Grove Hill Realty Co. v. Ferncliff Cemetery Ass'n

Froessel, J.

(dissenting). We disagree with the majority on both the issues of statutory construction and the constitutionality of the statute as construed by them.

More than a century ago (L. 1853, ch. 122), the Legislature expressly authorized an owner of real property to contract for its sale to a cemetery corporation upon the latter’s agreement to pay, instead of a fixed price, any specified portion “ not exceeding one-half, the proceeds of all sales of lots or plots made from such lands ’ ’; said portion ‘ ‘ shall be first appropriated and applied to the payment of the purchase money of the lands so acquired, and the residue thereof shall be appropriated to preserving, improving and embellishing the said cemetery grounds and * * * to defraying the incidental expenses of the cemetery establishment”. In substantially the same language, this statute became section 70, and later section 87, of the Membership Corporations Law and continued so until 1949.

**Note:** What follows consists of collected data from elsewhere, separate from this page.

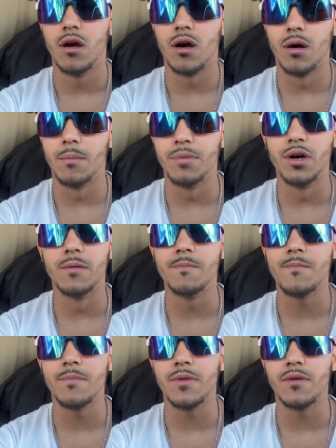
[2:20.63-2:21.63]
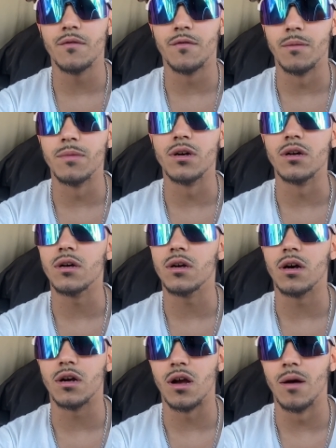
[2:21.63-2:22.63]
Um, but from
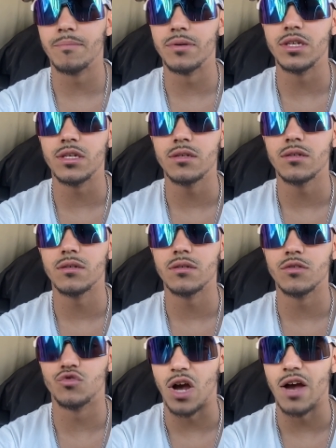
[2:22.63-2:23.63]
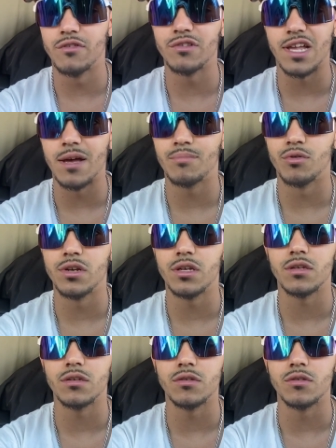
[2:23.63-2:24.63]
a, a company driver
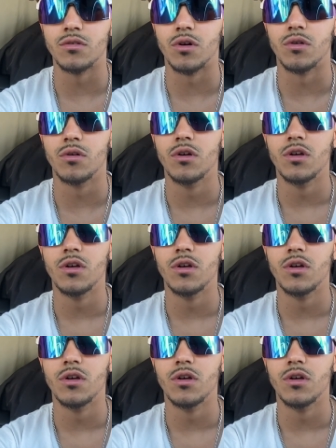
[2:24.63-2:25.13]
standpoint, you know,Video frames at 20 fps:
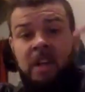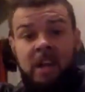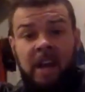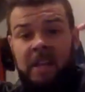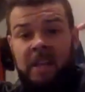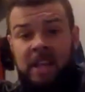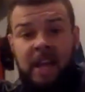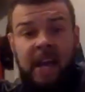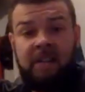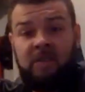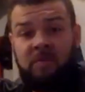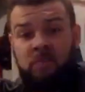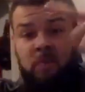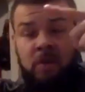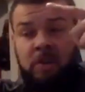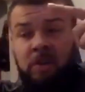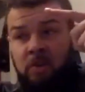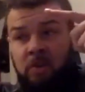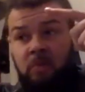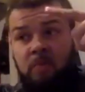and that's
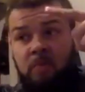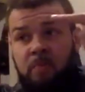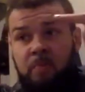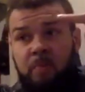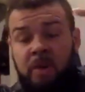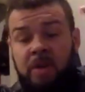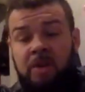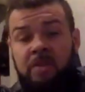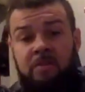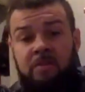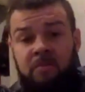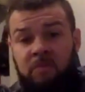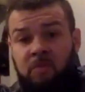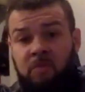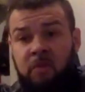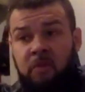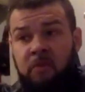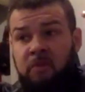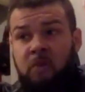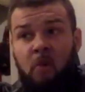what you put
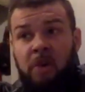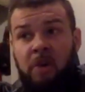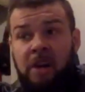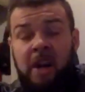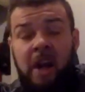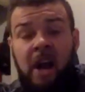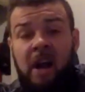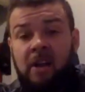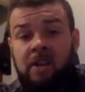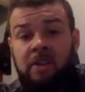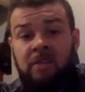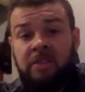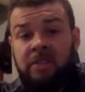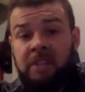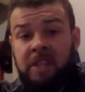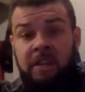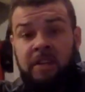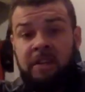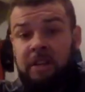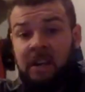$40
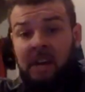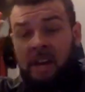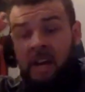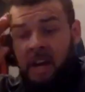in,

*412On November 22, 1910 appellant, in full compliance with this old statute, entered into such an agreement with the defendant cemetery corporation, and thereupon conveyed to it certain real property. The terms of this agreement were honored by the parties for nearly half a century and until the defendant Cemetery Board notified the cemetery corporation that continued payments in accordance with the agreement would be “ illegal and improper ”,

As the result of an investigation of cemetery corporations by the Attorney-General, and his Report to the Governor dated February 11, 1949 (N. Y. Legis. Doc., 1949, No. 7), the Legislature amended article IX of the Membership Corporations Law-dealing with private cemetery corporations (i.e., other than religious and municipal corporations), so as to subject them to stricter regulation. One of the chief abuses sought to be remedied was the failure of the cemetery corporations to apply a sufficient amount of the funds retained from the sales of plots to the care and maintenance of their cemeteries. To this end, one of the ‘ ‘ key elements ’ ’ of the recommended legislation was described in said report as follows: “ A cemetery corporation would be required to maintain its burial grounds in good condition, and in order to do so would also be required to establish a permanent maintenance fund and a current maintenance fund. At the time of making a sale of burial space, at least 10 per cent of the gross proceeds would have to be put in the permanent maintenance fund and an additional 15 per cent in the current maintenance fund.” According^, new section 86-a requires every cemetery corporation to maintain (1) a permanent maintenance fund” and (2) a “current maintenance fund”. When an individual plot is sold, the corporation must deposit not less than 10% of the gross proceeds of the sale into the permanent fund and an additional 15% into the current fund. Present subdivision 2 of section 87, the construction and constitutionality of which are the subject of this action, provides:

‘1 Where a corporation has agreed with a person from whom any such lands were purchased to pay therefor a specified share not exceeding one-half of the proceeds of sales of lots * * *, such corporation may continue to make payments as so agreed, provided however that there be first deducted from said pro*413ceeds of sales the amount required to be deposited in the permanent maintenance fund and current maintenance fund as aforesaid together with the expenses of sale. The balance of such proceeds shall continue to be applied by the corporation to the preservation, improvement and embellishment of the cemetery, and the expenses and liabilities of the corporation.” (Emphasis supplied.)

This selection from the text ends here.